Excerpted data:
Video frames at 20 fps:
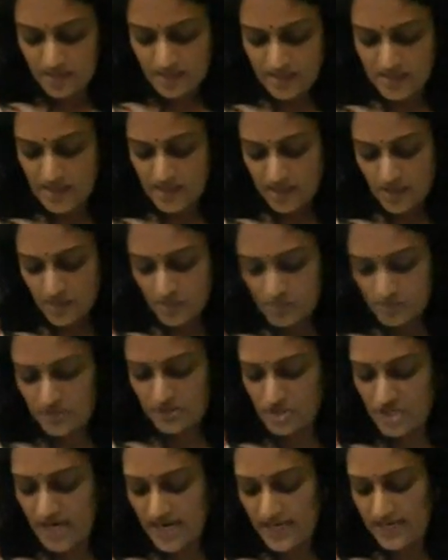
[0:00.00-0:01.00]
Now the
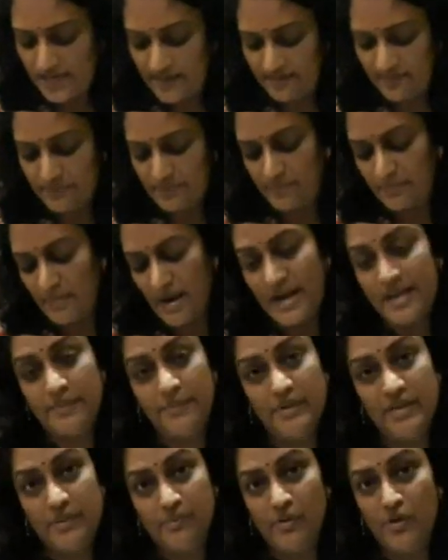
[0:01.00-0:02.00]
child
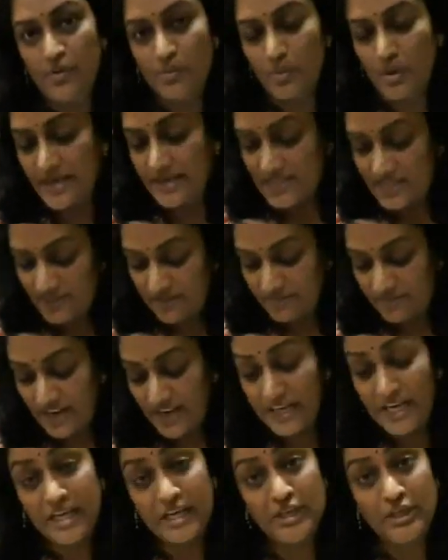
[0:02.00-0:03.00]
might be able to
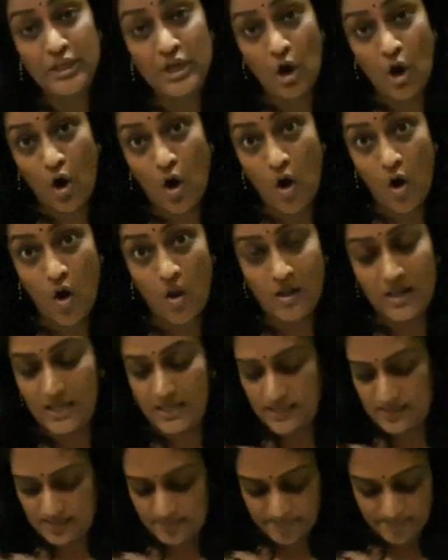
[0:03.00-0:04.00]
identify
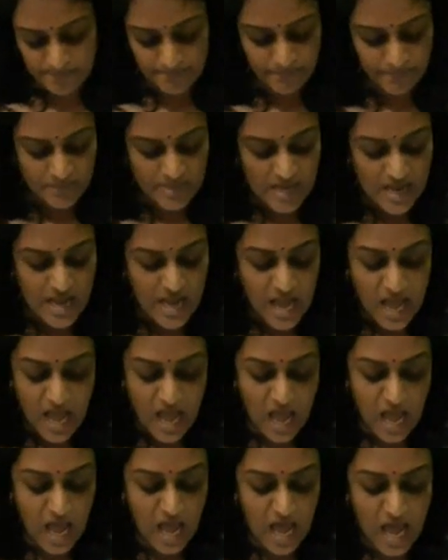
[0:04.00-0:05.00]
dog,
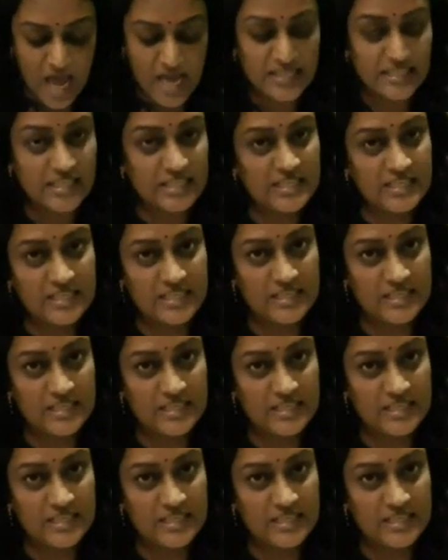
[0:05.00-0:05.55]
hut,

Description of the task:
Line by line, return the listing above exactly, dropping every picture.

Response:
Video frames at 20 fps:
[0:00.00-0:01.00]
Now the
[0:01.00-0:02.00]
child
[0:02.00-0:03.00]
might be able to
[0:03.00-0:04.00]
identify
[0:04.00-0:05.00]
dog,
[0:05.00-0:05.55]
hut,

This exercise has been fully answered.